Pictures are to be dropped from the copy. Retype the listing exactly.
▼
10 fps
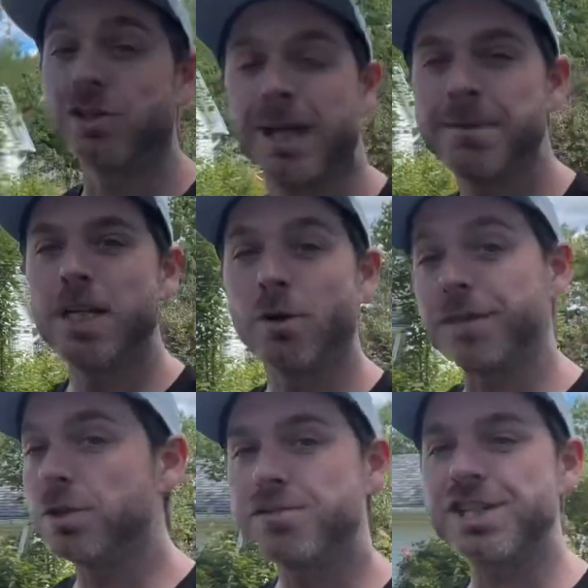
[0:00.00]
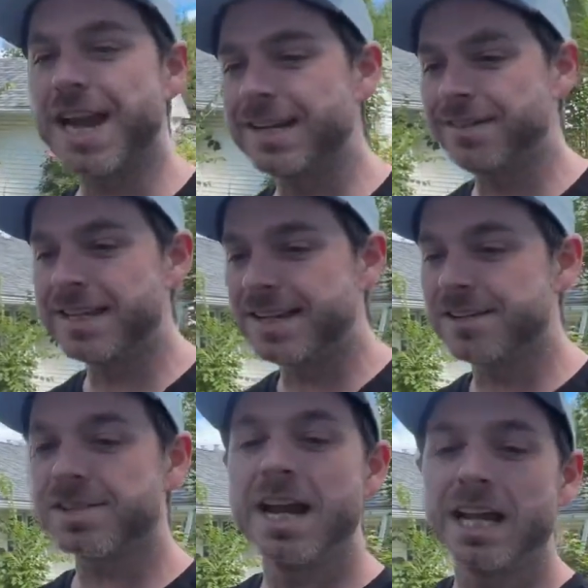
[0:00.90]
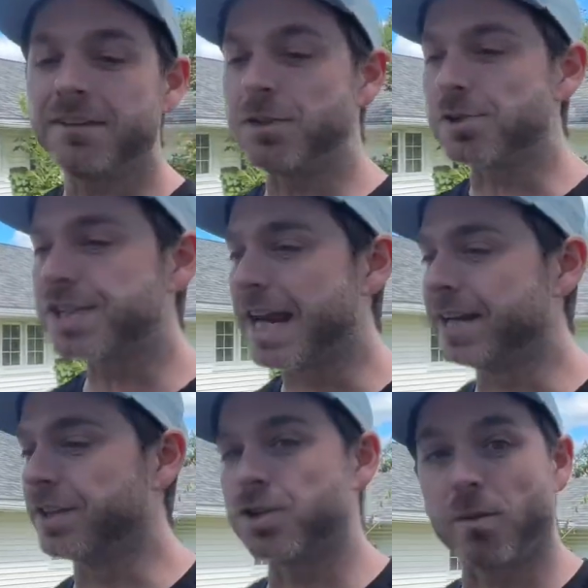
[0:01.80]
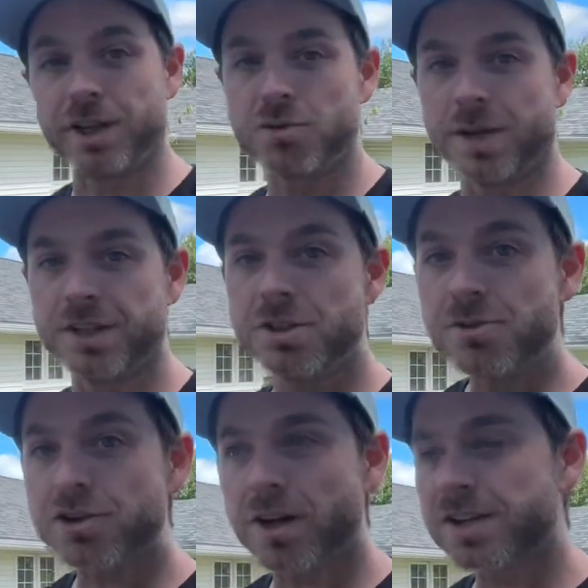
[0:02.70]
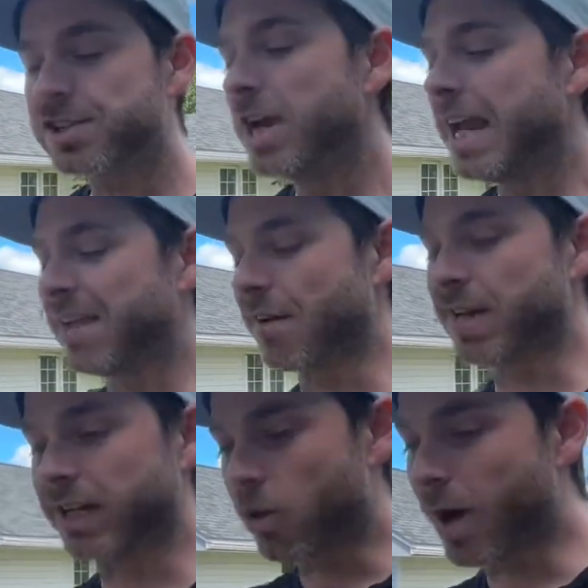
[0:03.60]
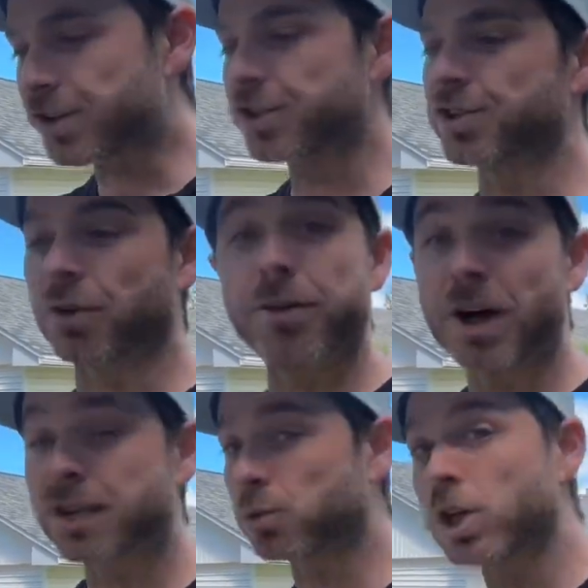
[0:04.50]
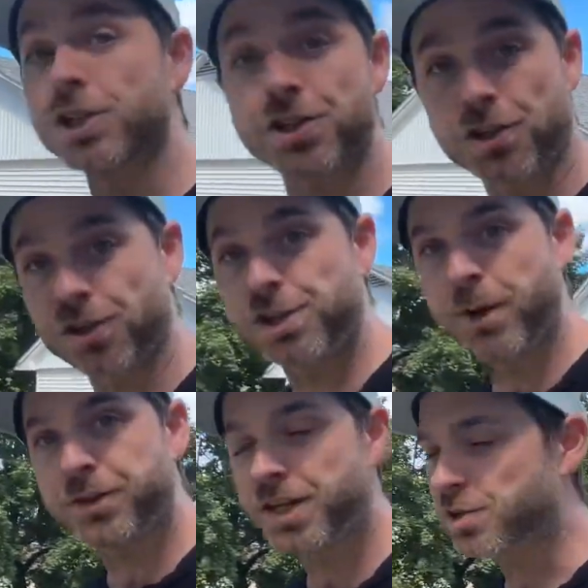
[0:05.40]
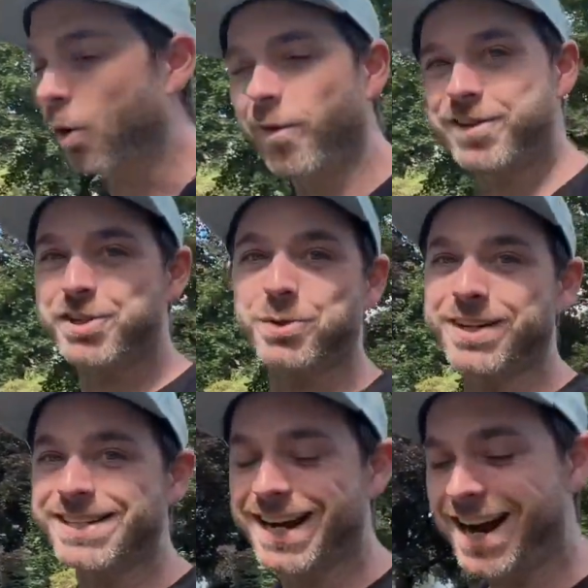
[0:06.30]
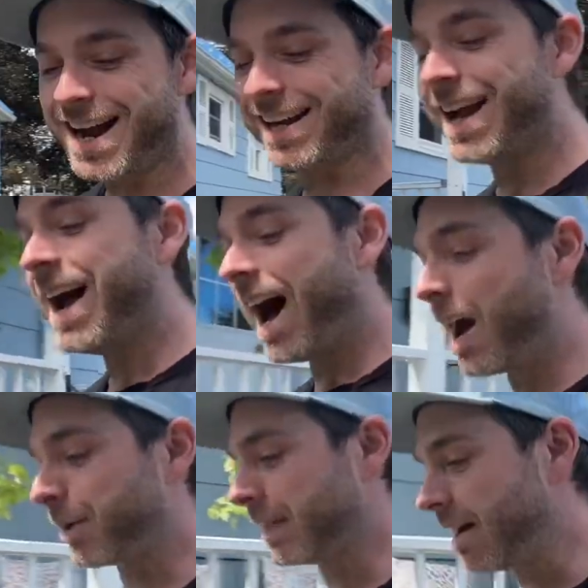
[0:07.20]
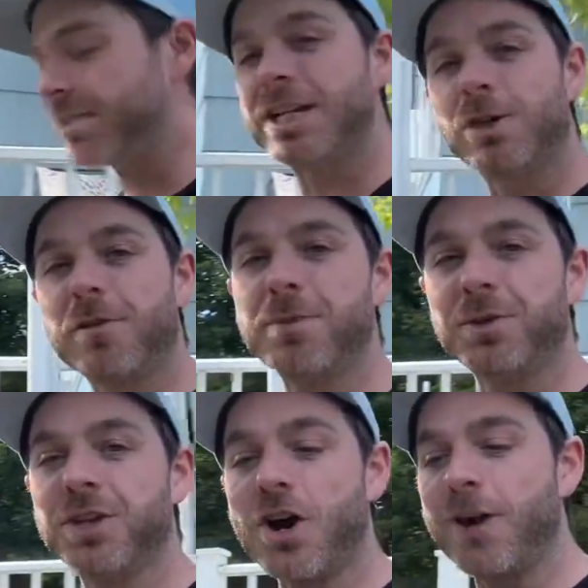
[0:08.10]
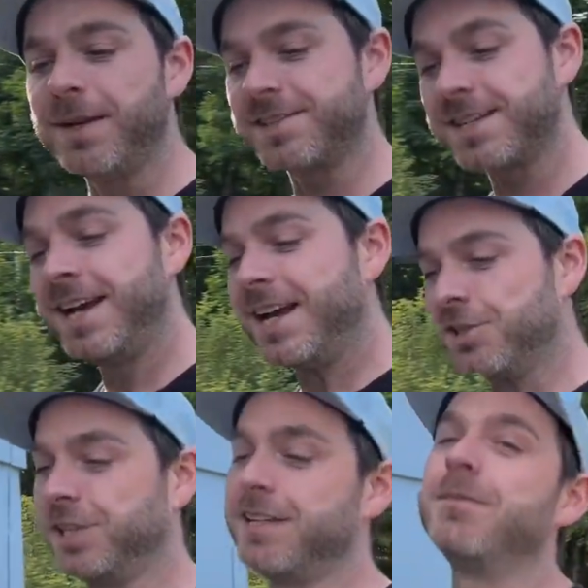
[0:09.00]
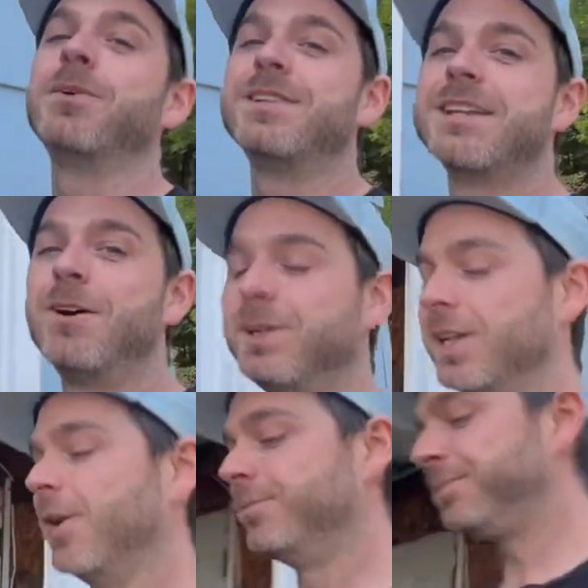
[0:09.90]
let me know if you skated these, if you skated the 2022 trucks, if you have any questions or thoughts or concerns about this, or if you just want to say hi. I would love to hear from you in the comments, so leave me one down below.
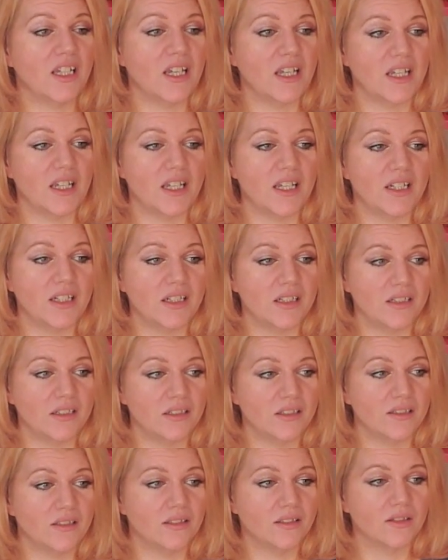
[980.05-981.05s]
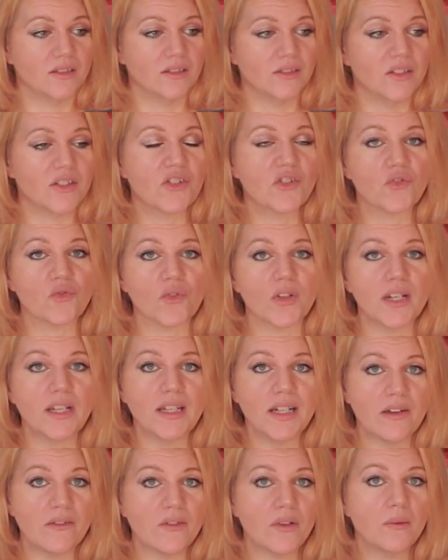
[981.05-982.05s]
and destroying
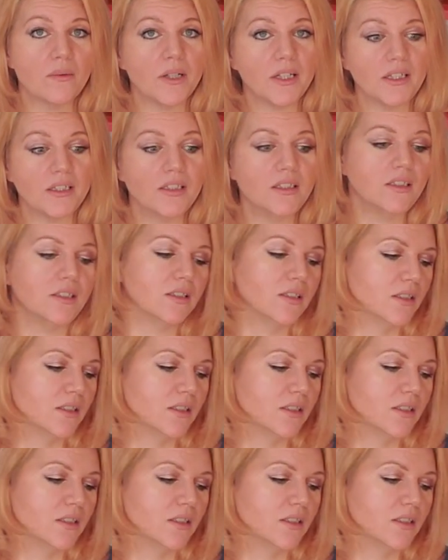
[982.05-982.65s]
everyone.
▲
§ Exercise response:
10 fps
[0:00.00]
[0:00.90]
[0:01.80]
[0:02.70]
[0:03.60]
[0:04.50]
[0:05.40]
[0:06.30]
[0:07.20]
[0:08.10]
[0:09.00]
[0:09.90]
let me know if you skated these, if you skated the 2022 trucks, if you have any questions or thoughts or concerns about this, or if you just want to say hi. I would love to hear from you in the comments, so leave me one down below.
[980.05-981.05s]
[981.05-982.05s]
and destroying
[982.05-982.65s]
everyone.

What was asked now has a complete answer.